§ What you have to do
Could you return all of the records exactly, minus their images?

§ Records to use

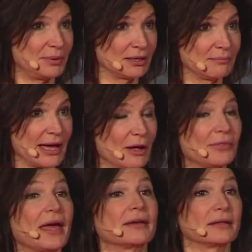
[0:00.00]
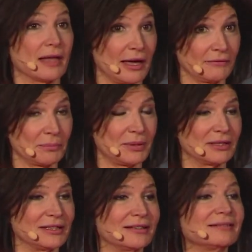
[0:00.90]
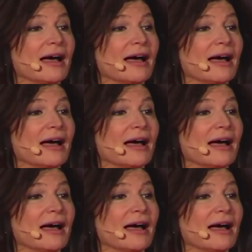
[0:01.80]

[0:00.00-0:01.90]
big mouth and a lot of opinions.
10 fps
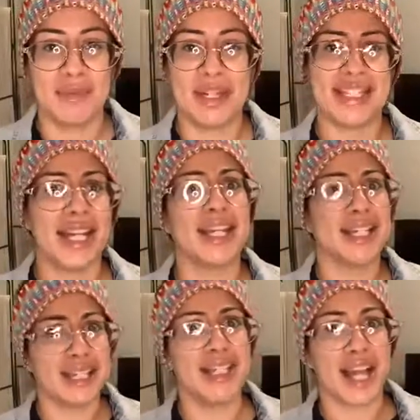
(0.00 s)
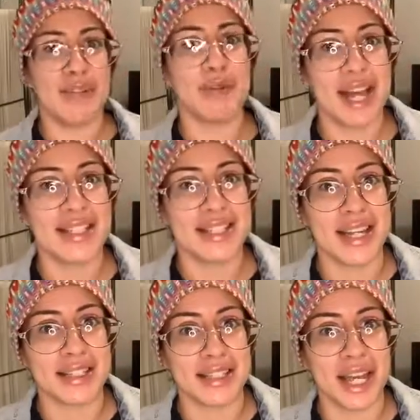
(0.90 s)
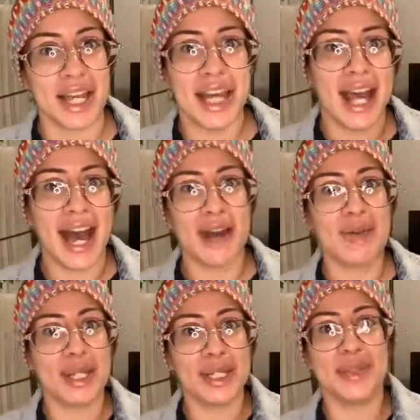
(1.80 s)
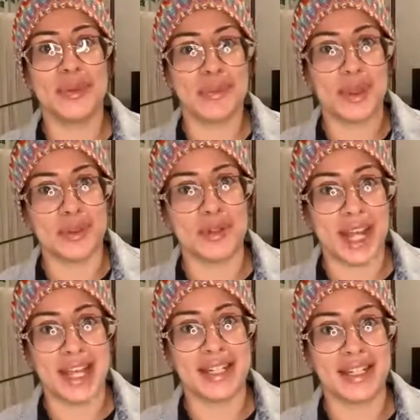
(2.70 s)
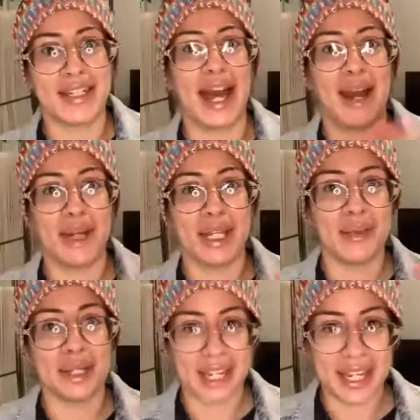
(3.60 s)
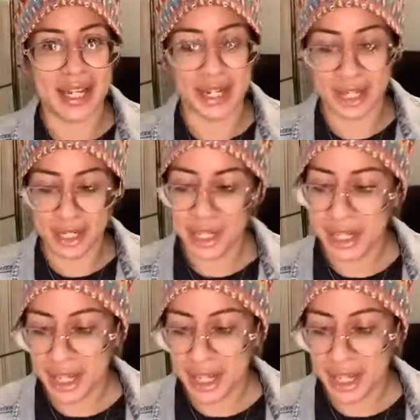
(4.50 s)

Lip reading: But it's like, everyone has sex, okay? How are you procreated? How are you here?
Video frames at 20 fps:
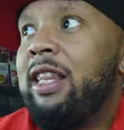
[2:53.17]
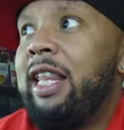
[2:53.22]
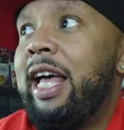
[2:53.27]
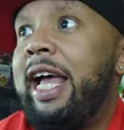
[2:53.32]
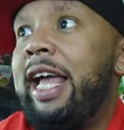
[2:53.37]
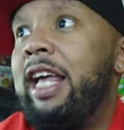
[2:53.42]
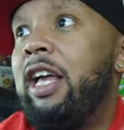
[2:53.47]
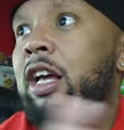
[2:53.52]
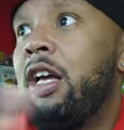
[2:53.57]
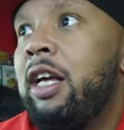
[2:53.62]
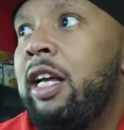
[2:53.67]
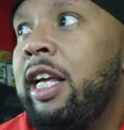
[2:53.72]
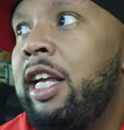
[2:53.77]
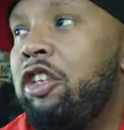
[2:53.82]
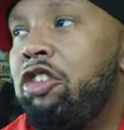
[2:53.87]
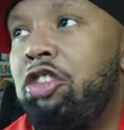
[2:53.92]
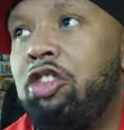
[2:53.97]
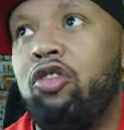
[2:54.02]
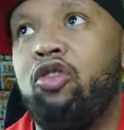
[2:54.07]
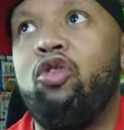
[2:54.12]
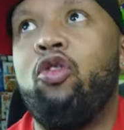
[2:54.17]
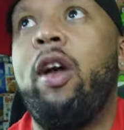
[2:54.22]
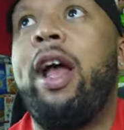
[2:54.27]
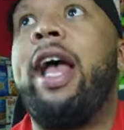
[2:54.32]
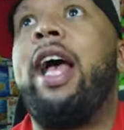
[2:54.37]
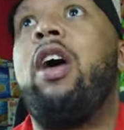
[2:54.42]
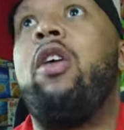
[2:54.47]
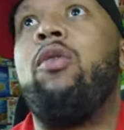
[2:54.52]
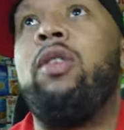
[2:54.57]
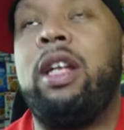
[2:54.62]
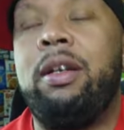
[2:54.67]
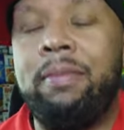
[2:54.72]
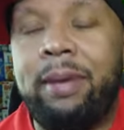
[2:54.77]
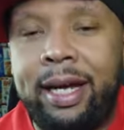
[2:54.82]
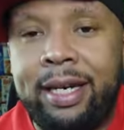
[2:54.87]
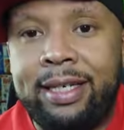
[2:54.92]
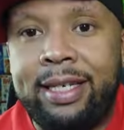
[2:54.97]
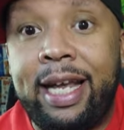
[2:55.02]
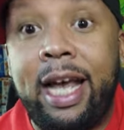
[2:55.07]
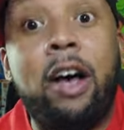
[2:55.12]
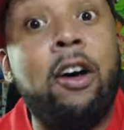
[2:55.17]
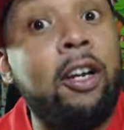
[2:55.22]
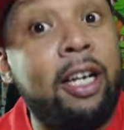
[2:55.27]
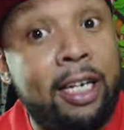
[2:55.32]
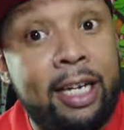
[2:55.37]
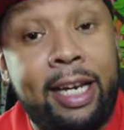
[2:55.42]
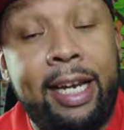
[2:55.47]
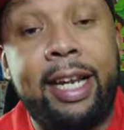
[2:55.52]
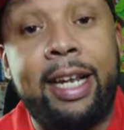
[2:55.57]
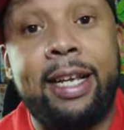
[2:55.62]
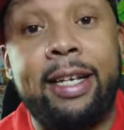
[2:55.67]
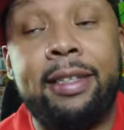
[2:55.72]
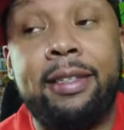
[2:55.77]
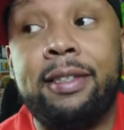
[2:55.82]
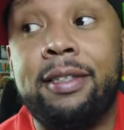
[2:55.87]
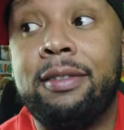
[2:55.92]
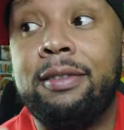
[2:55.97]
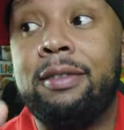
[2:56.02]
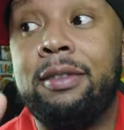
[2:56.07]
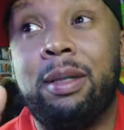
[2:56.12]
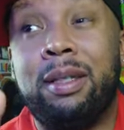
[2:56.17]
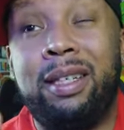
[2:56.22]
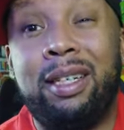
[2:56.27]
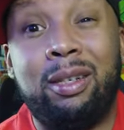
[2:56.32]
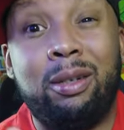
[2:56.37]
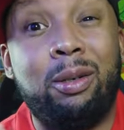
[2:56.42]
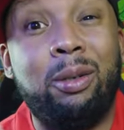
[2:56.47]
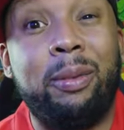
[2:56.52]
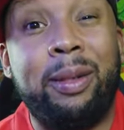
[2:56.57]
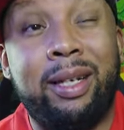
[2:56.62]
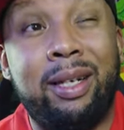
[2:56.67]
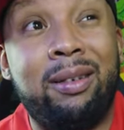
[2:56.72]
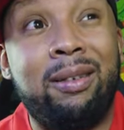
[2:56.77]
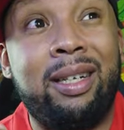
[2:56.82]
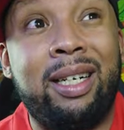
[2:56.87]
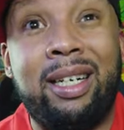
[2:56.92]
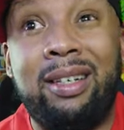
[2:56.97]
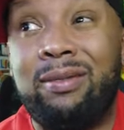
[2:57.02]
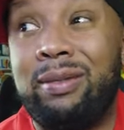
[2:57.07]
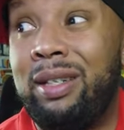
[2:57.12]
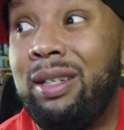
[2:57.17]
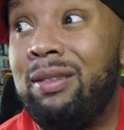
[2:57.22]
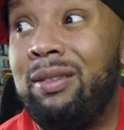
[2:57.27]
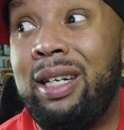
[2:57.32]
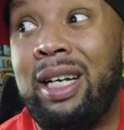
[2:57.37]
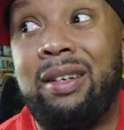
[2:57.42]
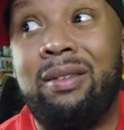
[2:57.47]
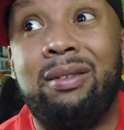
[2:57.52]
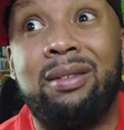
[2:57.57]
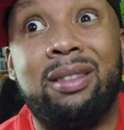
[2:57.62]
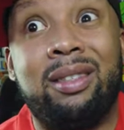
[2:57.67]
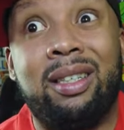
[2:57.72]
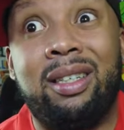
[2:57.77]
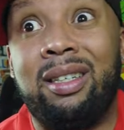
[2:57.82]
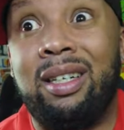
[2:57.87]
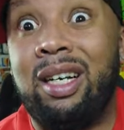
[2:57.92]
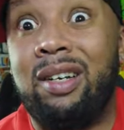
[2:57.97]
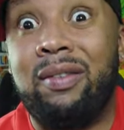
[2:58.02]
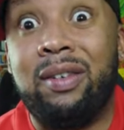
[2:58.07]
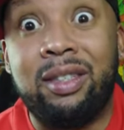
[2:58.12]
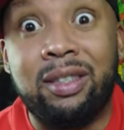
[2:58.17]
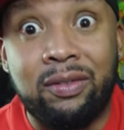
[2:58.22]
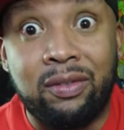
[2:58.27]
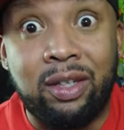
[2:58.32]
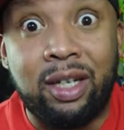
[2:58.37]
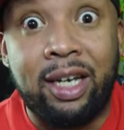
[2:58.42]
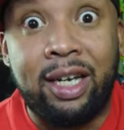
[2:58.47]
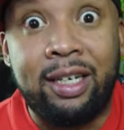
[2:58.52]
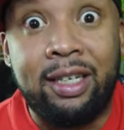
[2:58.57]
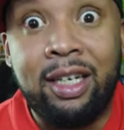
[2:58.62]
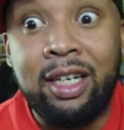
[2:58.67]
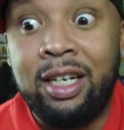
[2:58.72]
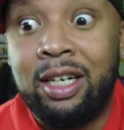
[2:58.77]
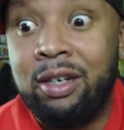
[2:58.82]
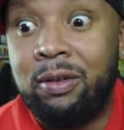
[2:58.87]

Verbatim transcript: Like, he's surrounded by talent, and he is. But you know what we don't have? We don't have a really good offensive line.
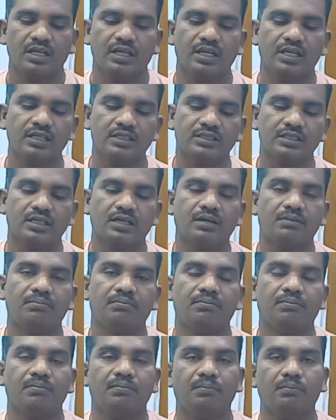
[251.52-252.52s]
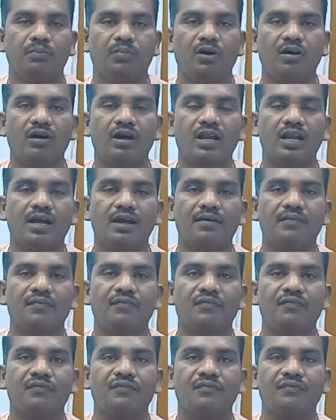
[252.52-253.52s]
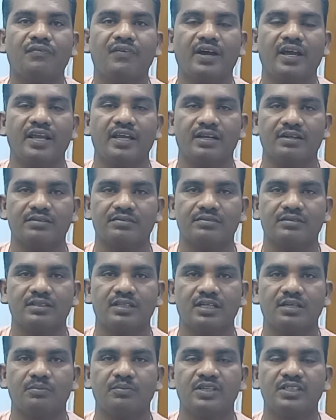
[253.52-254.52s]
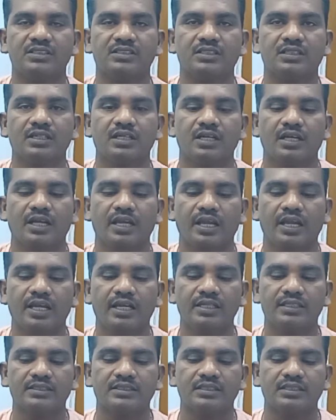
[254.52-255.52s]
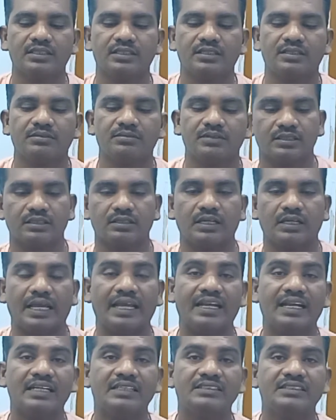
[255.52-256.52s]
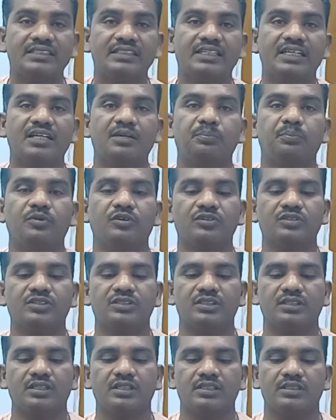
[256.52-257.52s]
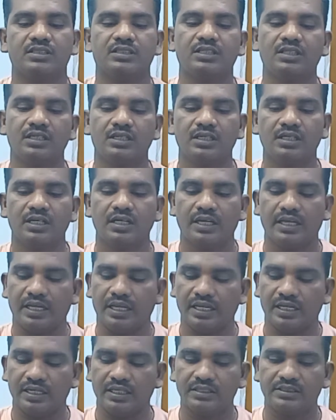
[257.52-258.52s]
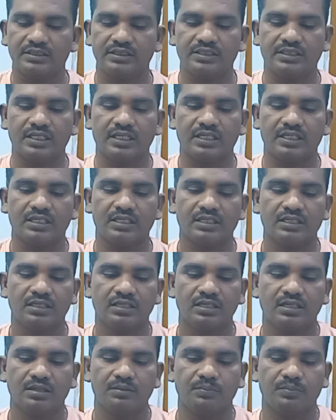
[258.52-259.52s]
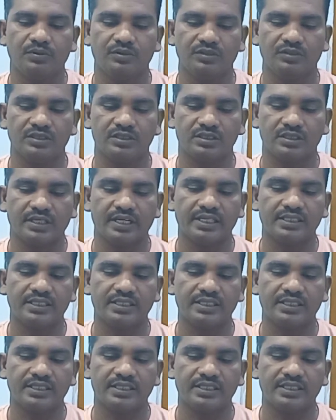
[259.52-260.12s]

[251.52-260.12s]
Is a ball of fire. That fire. Means is an energetic person. Is a energetic person.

§ Solution to the exercise
[0:00.00]
[0:00.90]
[0:01.80]

[0:00.00-0:01.90]
big mouth and a lot of opinions.
10 fps
(0.00 s)
(0.90 s)
(1.80 s)
(2.70 s)
(3.60 s)
(4.50 s)

Lip reading: But it's like, everyone has sex, okay? How are you procreated? How are you here?
Video frames at 20 fps:
[2:53.17]
[2:53.22]
[2:53.27]
[2:53.32]
[2:53.37]
[2:53.42]
[2:53.47]
[2:53.52]
[2:53.57]
[2:53.62]
[2:53.67]
[2:53.72]
[2:53.77]
[2:53.82]
[2:53.87]
[2:53.92]
[2:53.97]
[2:54.02]
[2:54.07]
[2:54.12]
[2:54.17]
[2:54.22]
[2:54.27]
[2:54.32]
[2:54.37]
[2:54.42]
[2:54.47]
[2:54.52]
[2:54.57]
[2:54.62]
[2:54.67]
[2:54.72]
[2:54.77]
[2:54.82]
[2:54.87]
[2:54.92]
[2:54.97]
[2:55.02]
[2:55.07]
[2:55.12]
[2:55.17]
[2:55.22]
[2:55.27]
[2:55.32]
[2:55.37]
[2:55.42]
[2:55.47]
[2:55.52]
[2:55.57]
[2:55.62]
[2:55.67]
[2:55.72]
[2:55.77]
[2:55.82]
[2:55.87]
[2:55.92]
[2:55.97]
[2:56.02]
[2:56.07]
[2:56.12]
[2:56.17]
[2:56.22]
[2:56.27]
[2:56.32]
[2:56.37]
[2:56.42]
[2:56.47]
[2:56.52]
[2:56.57]
[2:56.62]
[2:56.67]
[2:56.72]
[2:56.77]
[2:56.82]
[2:56.87]
[2:56.92]
[2:56.97]
[2:57.02]
[2:57.07]
[2:57.12]
[2:57.17]
[2:57.22]
[2:57.27]
[2:57.32]
[2:57.37]
[2:57.42]
[2:57.47]
[2:57.52]
[2:57.57]
[2:57.62]
[2:57.67]
[2:57.72]
[2:57.77]
[2:57.82]
[2:57.87]
[2:57.92]
[2:57.97]
[2:58.02]
[2:58.07]
[2:58.12]
[2:58.17]
[2:58.22]
[2:58.27]
[2:58.32]
[2:58.37]
[2:58.42]
[2:58.47]
[2:58.52]
[2:58.57]
[2:58.62]
[2:58.67]
[2:58.72]
[2:58.77]
[2:58.82]
[2:58.87]

Verbatim transcript: Like, he's surrounded by talent, and he is. But you know what we don't have? We don't have a really good offensive line.
[251.52-252.52s]
[252.52-253.52s]
[253.52-254.52s]
[254.52-255.52s]
[255.52-256.52s]
[256.52-257.52s]
[257.52-258.52s]
[258.52-259.52s]
[259.52-260.12s]

[251.52-260.12s]
Is a ball of fire. That fire. Means is an energetic person. Is a energetic person.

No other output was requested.